*Required action*
Leave no picture in, and give every entry again exactly.

*Data provided*
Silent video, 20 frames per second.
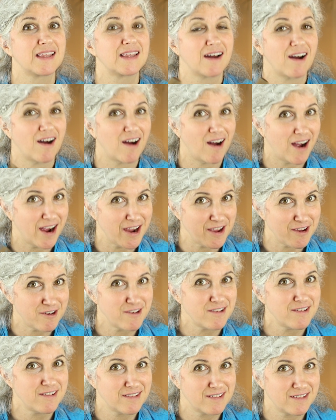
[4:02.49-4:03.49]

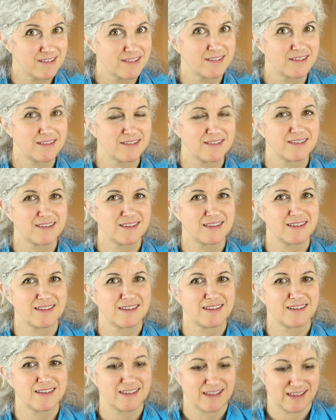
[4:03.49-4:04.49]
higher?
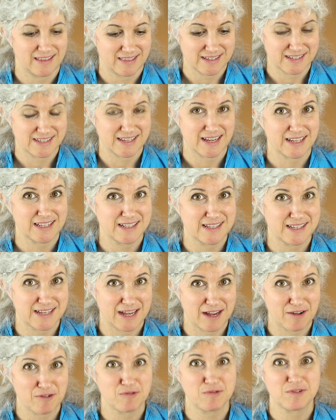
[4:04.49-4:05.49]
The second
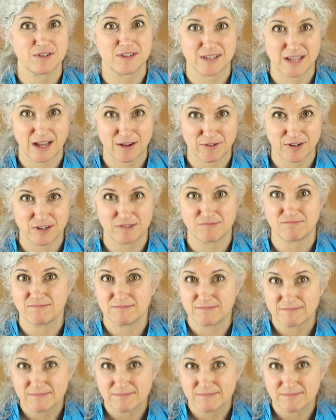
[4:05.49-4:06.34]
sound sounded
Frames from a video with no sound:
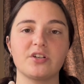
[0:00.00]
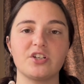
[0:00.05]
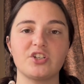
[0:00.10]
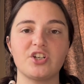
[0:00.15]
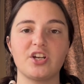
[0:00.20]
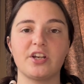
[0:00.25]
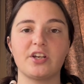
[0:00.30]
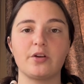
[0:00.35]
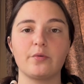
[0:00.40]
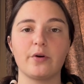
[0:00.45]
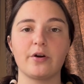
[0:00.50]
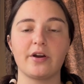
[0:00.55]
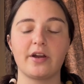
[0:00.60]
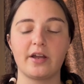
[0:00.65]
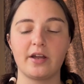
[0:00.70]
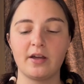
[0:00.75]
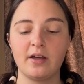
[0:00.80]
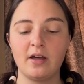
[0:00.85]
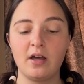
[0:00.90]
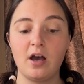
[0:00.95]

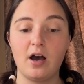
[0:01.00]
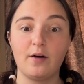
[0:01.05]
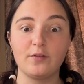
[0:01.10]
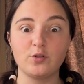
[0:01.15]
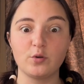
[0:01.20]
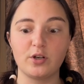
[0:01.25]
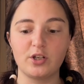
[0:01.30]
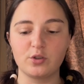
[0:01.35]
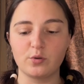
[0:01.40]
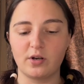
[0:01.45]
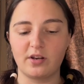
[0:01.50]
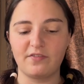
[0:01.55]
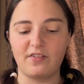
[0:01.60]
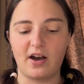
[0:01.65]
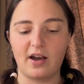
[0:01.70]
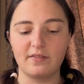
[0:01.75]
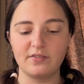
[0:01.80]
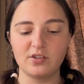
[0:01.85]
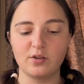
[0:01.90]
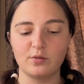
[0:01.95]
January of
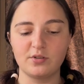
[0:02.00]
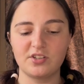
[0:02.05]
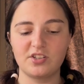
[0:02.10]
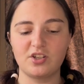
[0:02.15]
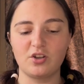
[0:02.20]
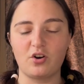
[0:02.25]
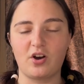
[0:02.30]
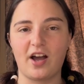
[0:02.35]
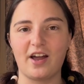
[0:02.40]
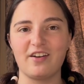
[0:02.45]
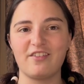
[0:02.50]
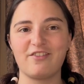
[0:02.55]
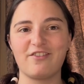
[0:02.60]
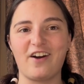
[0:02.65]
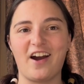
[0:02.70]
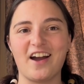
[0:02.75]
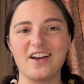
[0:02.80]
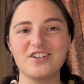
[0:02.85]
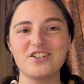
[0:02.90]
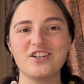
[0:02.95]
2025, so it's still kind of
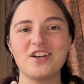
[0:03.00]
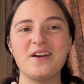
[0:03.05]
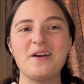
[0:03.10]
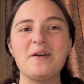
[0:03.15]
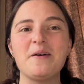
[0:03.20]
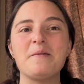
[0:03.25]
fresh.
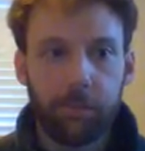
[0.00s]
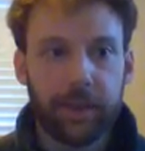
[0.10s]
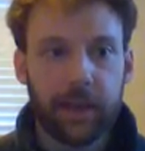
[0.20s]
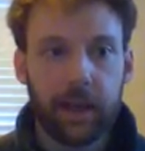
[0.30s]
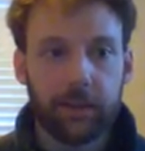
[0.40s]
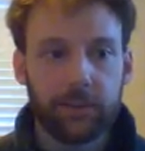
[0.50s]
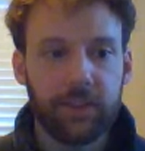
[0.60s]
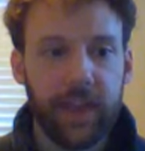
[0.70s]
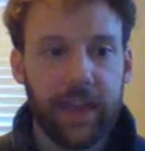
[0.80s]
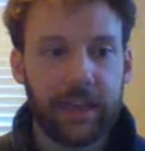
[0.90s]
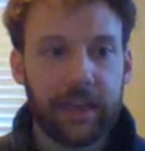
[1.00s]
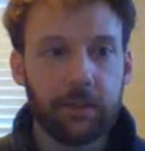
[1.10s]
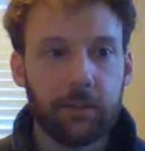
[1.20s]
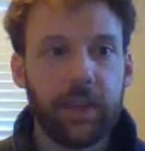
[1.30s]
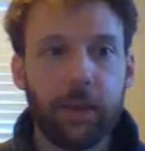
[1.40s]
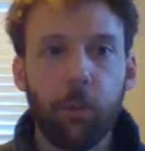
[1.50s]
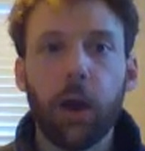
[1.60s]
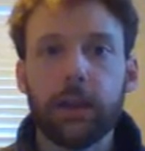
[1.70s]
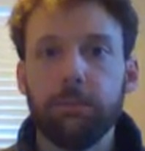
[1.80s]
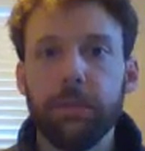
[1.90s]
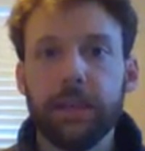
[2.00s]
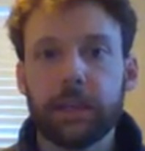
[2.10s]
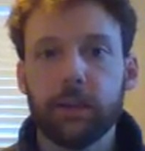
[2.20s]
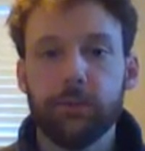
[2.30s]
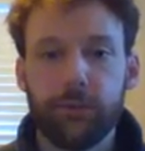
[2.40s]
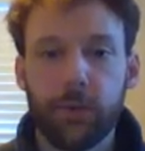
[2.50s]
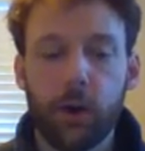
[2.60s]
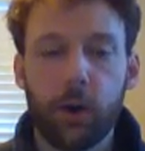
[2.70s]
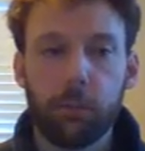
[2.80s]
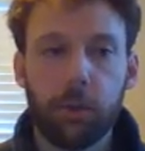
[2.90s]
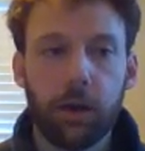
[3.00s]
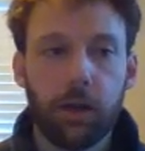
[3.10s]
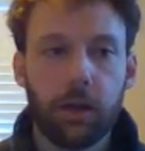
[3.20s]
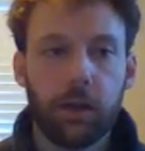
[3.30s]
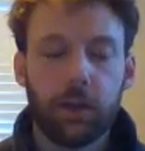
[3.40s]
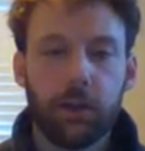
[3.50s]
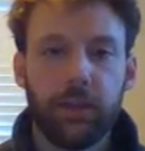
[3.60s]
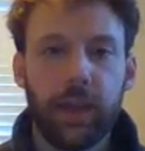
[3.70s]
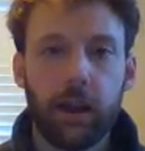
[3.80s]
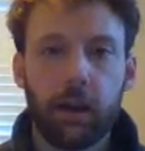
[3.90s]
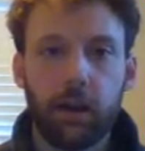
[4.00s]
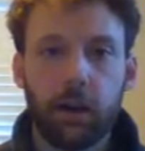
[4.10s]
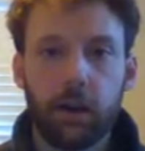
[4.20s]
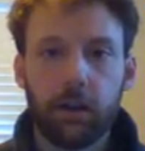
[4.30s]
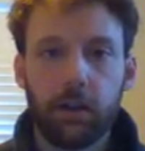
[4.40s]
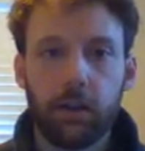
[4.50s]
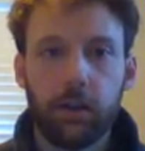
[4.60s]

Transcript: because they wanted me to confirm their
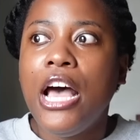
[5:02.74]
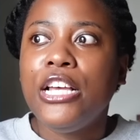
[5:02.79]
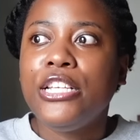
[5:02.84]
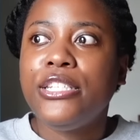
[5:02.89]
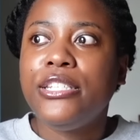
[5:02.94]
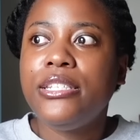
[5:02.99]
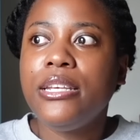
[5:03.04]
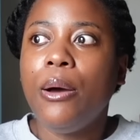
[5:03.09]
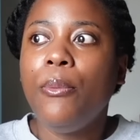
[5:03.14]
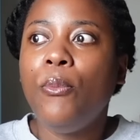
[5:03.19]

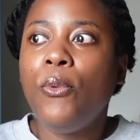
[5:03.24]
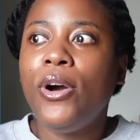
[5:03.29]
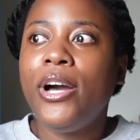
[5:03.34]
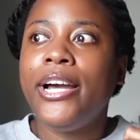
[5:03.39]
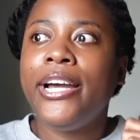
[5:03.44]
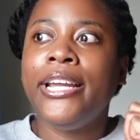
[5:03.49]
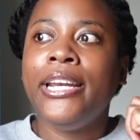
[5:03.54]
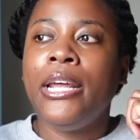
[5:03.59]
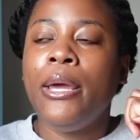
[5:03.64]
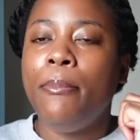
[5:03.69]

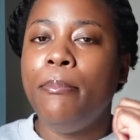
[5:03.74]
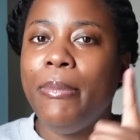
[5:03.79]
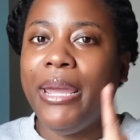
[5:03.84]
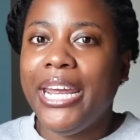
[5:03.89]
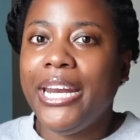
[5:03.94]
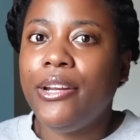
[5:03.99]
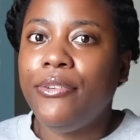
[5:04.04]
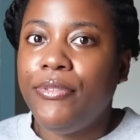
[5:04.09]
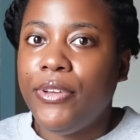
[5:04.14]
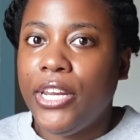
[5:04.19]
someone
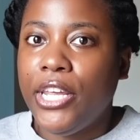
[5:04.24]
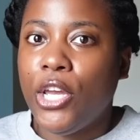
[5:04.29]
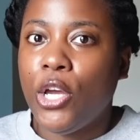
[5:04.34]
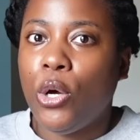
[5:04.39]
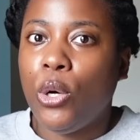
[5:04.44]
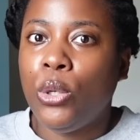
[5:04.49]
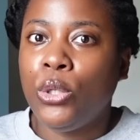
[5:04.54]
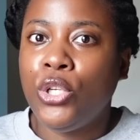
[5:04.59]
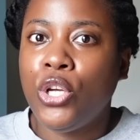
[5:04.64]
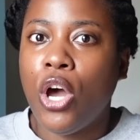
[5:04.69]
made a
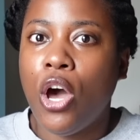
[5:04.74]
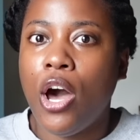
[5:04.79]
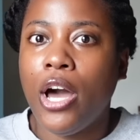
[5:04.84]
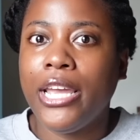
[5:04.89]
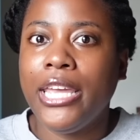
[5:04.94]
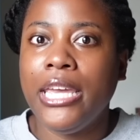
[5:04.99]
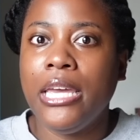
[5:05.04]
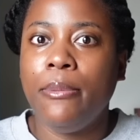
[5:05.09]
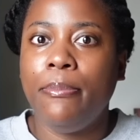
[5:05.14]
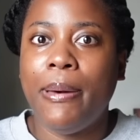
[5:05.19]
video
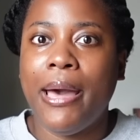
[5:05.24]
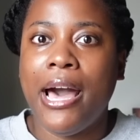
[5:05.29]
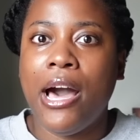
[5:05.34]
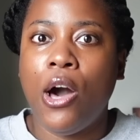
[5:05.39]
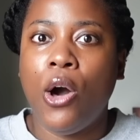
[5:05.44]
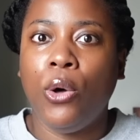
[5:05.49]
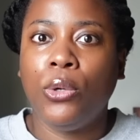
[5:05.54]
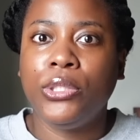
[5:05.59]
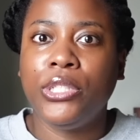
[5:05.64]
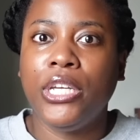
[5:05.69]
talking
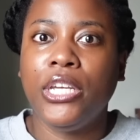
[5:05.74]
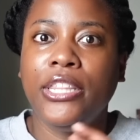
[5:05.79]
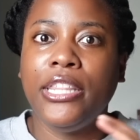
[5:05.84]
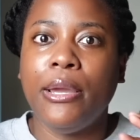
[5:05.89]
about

*Answer*
Silent video, 20 frames per second.
[4:02.49-4:03.49]

[4:03.49-4:04.49]
higher?
[4:04.49-4:05.49]
The second
[4:05.49-4:06.34]
sound sounded
Frames from a video with no sound:
[0:00.00]
[0:00.05]
[0:00.10]
[0:00.15]
[0:00.20]
[0:00.25]
[0:00.30]
[0:00.35]
[0:00.40]
[0:00.45]
[0:00.50]
[0:00.55]
[0:00.60]
[0:00.65]
[0:00.70]
[0:00.75]
[0:00.80]
[0:00.85]
[0:00.90]
[0:00.95]

[0:01.00]
[0:01.05]
[0:01.10]
[0:01.15]
[0:01.20]
[0:01.25]
[0:01.30]
[0:01.35]
[0:01.40]
[0:01.45]
[0:01.50]
[0:01.55]
[0:01.60]
[0:01.65]
[0:01.70]
[0:01.75]
[0:01.80]
[0:01.85]
[0:01.90]
[0:01.95]
January of
[0:02.00]
[0:02.05]
[0:02.10]
[0:02.15]
[0:02.20]
[0:02.25]
[0:02.30]
[0:02.35]
[0:02.40]
[0:02.45]
[0:02.50]
[0:02.55]
[0:02.60]
[0:02.65]
[0:02.70]
[0:02.75]
[0:02.80]
[0:02.85]
[0:02.90]
[0:02.95]
2025, so it's still kind of
[0:03.00]
[0:03.05]
[0:03.10]
[0:03.15]
[0:03.20]
[0:03.25]
fresh.
[0.00s]
[0.10s]
[0.20s]
[0.30s]
[0.40s]
[0.50s]
[0.60s]
[0.70s]
[0.80s]
[0.90s]
[1.00s]
[1.10s]
[1.20s]
[1.30s]
[1.40s]
[1.50s]
[1.60s]
[1.70s]
[1.80s]
[1.90s]
[2.00s]
[2.10s]
[2.20s]
[2.30s]
[2.40s]
[2.50s]
[2.60s]
[2.70s]
[2.80s]
[2.90s]
[3.00s]
[3.10s]
[3.20s]
[3.30s]
[3.40s]
[3.50s]
[3.60s]
[3.70s]
[3.80s]
[3.90s]
[4.00s]
[4.10s]
[4.20s]
[4.30s]
[4.40s]
[4.50s]
[4.60s]

Transcript: because they wanted me to confirm their
[5:02.74]
[5:02.79]
[5:02.84]
[5:02.89]
[5:02.94]
[5:02.99]
[5:03.04]
[5:03.09]
[5:03.14]
[5:03.19]

[5:03.24]
[5:03.29]
[5:03.34]
[5:03.39]
[5:03.44]
[5:03.49]
[5:03.54]
[5:03.59]
[5:03.64]
[5:03.69]

[5:03.74]
[5:03.79]
[5:03.84]
[5:03.89]
[5:03.94]
[5:03.99]
[5:04.04]
[5:04.09]
[5:04.14]
[5:04.19]
someone
[5:04.24]
[5:04.29]
[5:04.34]
[5:04.39]
[5:04.44]
[5:04.49]
[5:04.54]
[5:04.59]
[5:04.64]
[5:04.69]
made a
[5:04.74]
[5:04.79]
[5:04.84]
[5:04.89]
[5:04.94]
[5:04.99]
[5:05.04]
[5:05.09]
[5:05.14]
[5:05.19]
video
[5:05.24]
[5:05.29]
[5:05.34]
[5:05.39]
[5:05.44]
[5:05.49]
[5:05.54]
[5:05.59]
[5:05.64]
[5:05.69]
talking
[5:05.74]
[5:05.79]
[5:05.84]
[5:05.89]
about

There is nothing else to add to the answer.